*** Opening of Recorded information ***
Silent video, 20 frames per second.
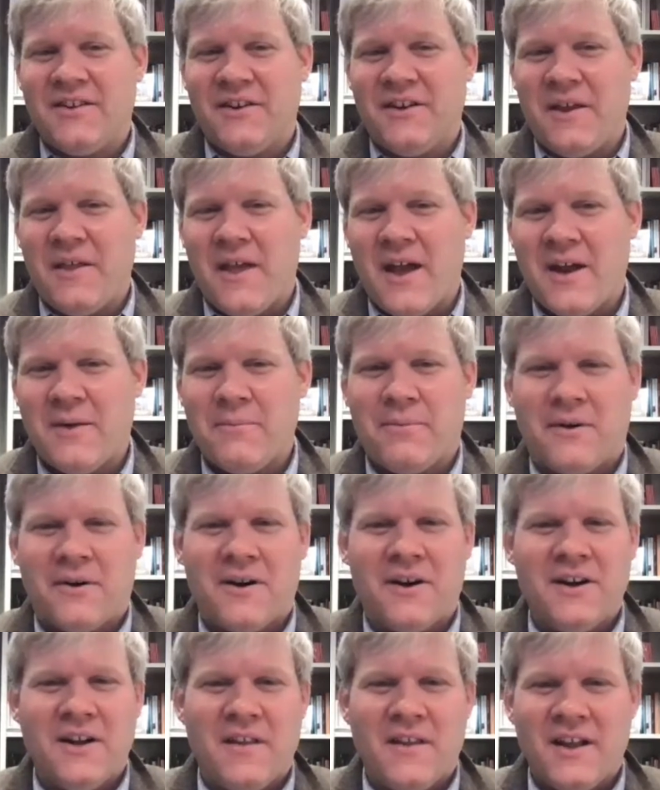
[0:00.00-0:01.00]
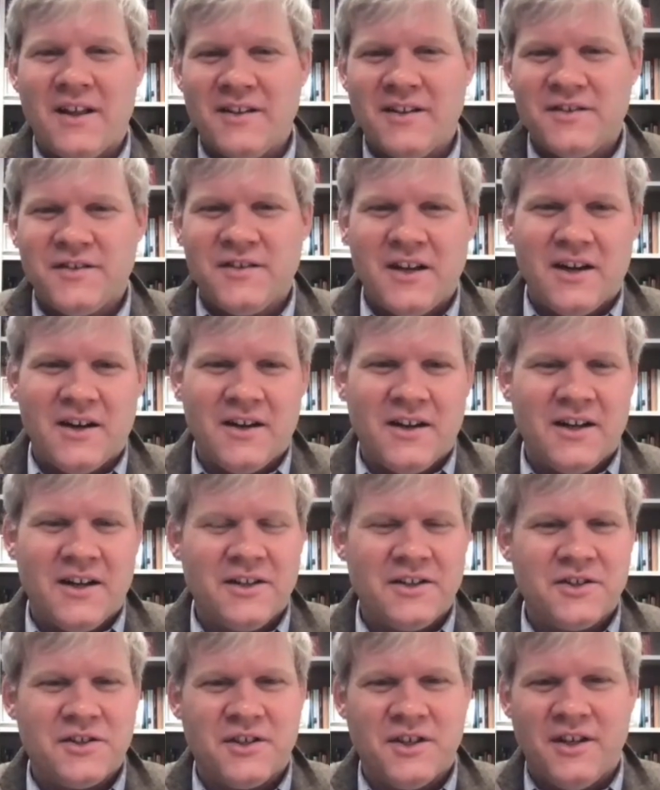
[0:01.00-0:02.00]
you that part, and then Sarah,
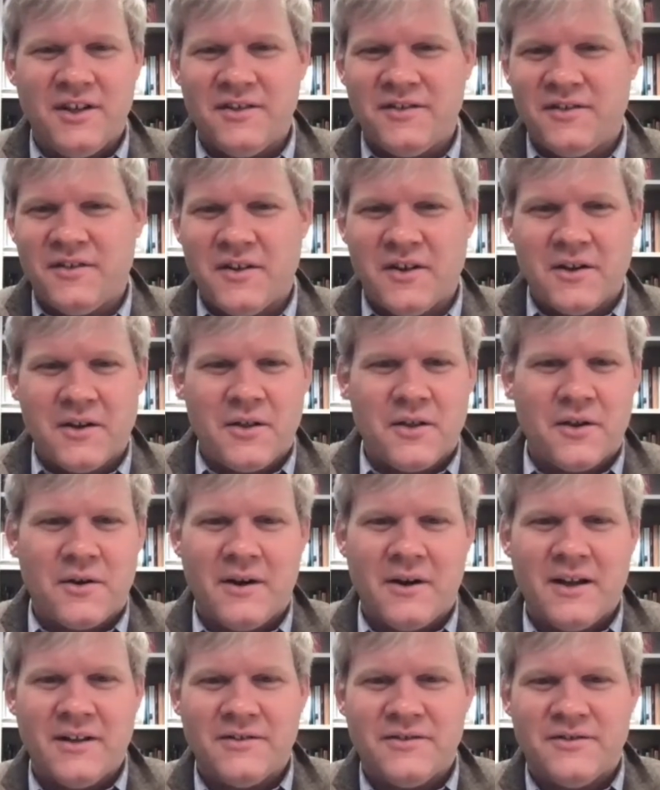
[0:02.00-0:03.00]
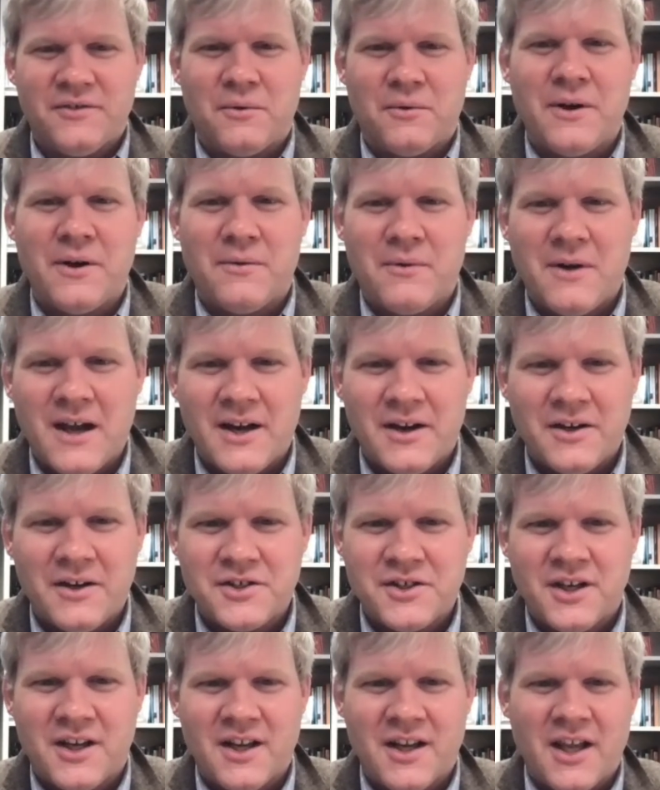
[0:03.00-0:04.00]
she's the, the great story writer, and
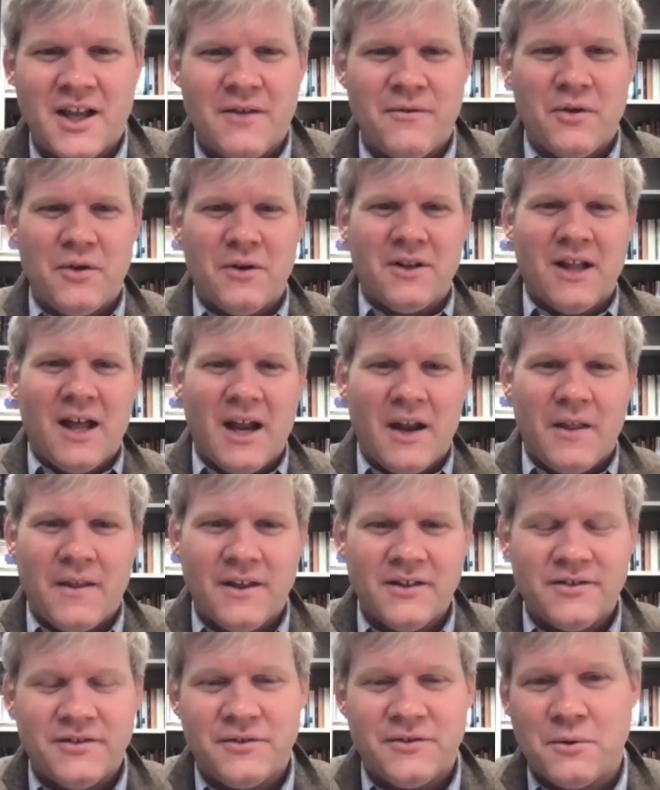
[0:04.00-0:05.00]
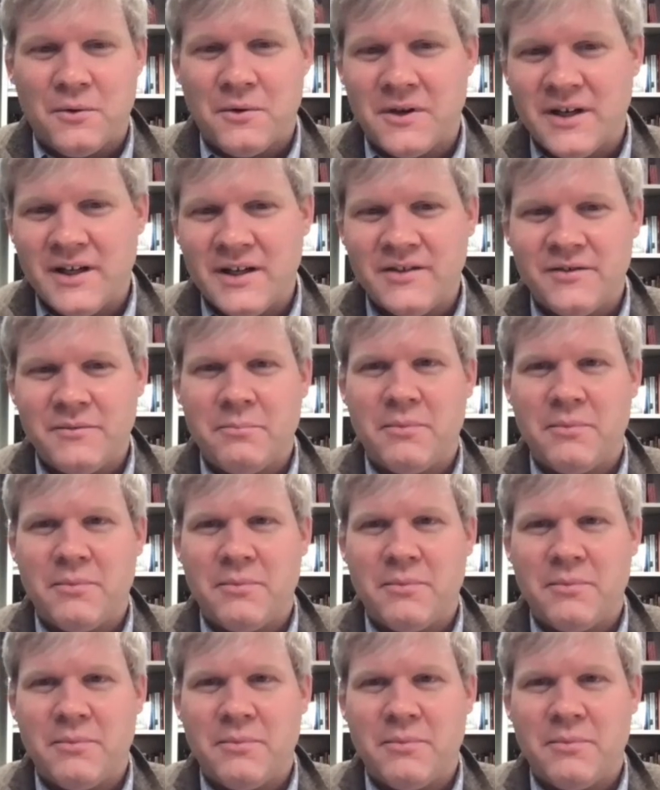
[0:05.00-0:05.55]
she can give you a lot of these stories.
*** Close of Recorded information ***
### Your assignment:
Repeat the full set of records exactly, and output no pictures.

### Expected answer:
Silent video, 20 frames per second.
[0:00.00-0:01.00]
[0:01.00-0:02.00]
you that part, and then Sarah,
[0:02.00-0:03.00]
[0:03.00-0:04.00]
she's the, the great story writer, and
[0:04.00-0:05.00]
[0:05.00-0:05.55]
she can give you a lot of these stories.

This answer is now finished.